This is my blog. It's been going for a couple of years now. I'll keep writing in it from time to time, often for no particular reason.

Wednesday, August 10, 2005

Hmmmmm....

After a gruelling post-taco pedal around the countryside this afternoon (with cousin and deflated bike clinging on the back) I found myself sitting in front of a documentary by a man who decided that he no longer wanted to be homosexual and had signed up for a special ex-gay support group in Memphis designed to show gay people the error of their ways.

The crux of the Ex-Gay Group's line of reasoning is that nobody is born gay - events in a person's life somehow trigger this unnatural instinct in them and they need to identify where, in a timeline of their life, this was triggered and deal with that trauma.

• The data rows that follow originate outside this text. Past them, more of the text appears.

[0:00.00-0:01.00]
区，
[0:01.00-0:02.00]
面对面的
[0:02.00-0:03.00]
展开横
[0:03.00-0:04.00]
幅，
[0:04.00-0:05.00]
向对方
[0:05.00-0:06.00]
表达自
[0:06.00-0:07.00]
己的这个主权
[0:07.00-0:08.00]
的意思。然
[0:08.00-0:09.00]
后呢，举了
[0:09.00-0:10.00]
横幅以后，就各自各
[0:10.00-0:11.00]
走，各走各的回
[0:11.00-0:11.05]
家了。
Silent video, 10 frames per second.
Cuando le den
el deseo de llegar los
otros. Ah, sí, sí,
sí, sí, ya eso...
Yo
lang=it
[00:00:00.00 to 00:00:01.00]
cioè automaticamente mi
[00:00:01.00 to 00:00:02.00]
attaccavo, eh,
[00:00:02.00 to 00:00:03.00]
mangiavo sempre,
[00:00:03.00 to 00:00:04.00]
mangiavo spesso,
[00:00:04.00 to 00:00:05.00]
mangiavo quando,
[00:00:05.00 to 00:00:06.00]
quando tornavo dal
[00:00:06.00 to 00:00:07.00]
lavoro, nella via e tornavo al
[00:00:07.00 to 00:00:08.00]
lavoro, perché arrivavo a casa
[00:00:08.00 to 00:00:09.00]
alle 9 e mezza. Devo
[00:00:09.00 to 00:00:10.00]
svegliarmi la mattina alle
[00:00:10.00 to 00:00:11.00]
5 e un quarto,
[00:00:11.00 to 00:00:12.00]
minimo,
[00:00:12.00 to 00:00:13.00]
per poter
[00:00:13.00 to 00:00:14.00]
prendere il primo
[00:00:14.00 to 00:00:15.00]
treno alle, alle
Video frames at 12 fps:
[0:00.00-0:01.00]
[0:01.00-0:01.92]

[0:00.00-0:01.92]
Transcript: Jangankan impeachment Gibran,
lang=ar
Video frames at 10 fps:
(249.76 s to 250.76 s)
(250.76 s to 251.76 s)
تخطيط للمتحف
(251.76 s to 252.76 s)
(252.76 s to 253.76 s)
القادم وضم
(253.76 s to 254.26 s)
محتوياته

In these support groups were a broad range of people who believed that homosexuality was unnatural and was not 'who they were' but an affliction or addiction like alcoholism. These were people who were not happy with an element of themselves that (I believe, generally) is a part of who they are and not a personality trait or characteristic that can be eliminated. This concept suddenly shone a light onto a thought that had seeded in my mind somewhere in Peru but had never grown into idea.

To digress for a second.
Several people have asked me (and something Lucas and I have discussed on occasion) what I have learnt from this trip* so far. The idea of people heading to foreign lands or going to retreats to 'find themselves' is not a rare thing. And I admit that this cliched reason for disappearing for a while has occurred to me on occasion. However, while watching the documentary this evening, the idea dawned on me that there is no 'finding yourself' or any other such path of self discovery. I know who I am and you know who you are. The matter gets confused when we are not happy with who we are (or think others wouldn't be happy with who we are) and need to pursue avenues of self-improvement or try to mold ourselves into the people we think we ought to be. I think the real task is to be honest withourselves about our failings and embrace them. In my mind, self-acceptance is an important branch on our tree that we need to develop before we can say we are happy balanced people.

Apologies to anyone who thinks that was a fairly obvious conclusion. But it just occurred to me and puts some feelings from South America into perspective.

*I still refer to this as a 'trip', but in reality it is a trip just as much as Canberra was a trip. This is not a holiday from my life, but rather is now my life.

3 Comments:

Anonymous Anonymous said...

Are you trying to tell us your gay?

Saturday, August 13, 2005 4:02:00 pm

 
Blogger Nick said...

Yes. Yes I am.

Sunday, August 14, 2005 1:23:00 am

 
Blogger Nick said...

This comment has been removed by a blog administrator.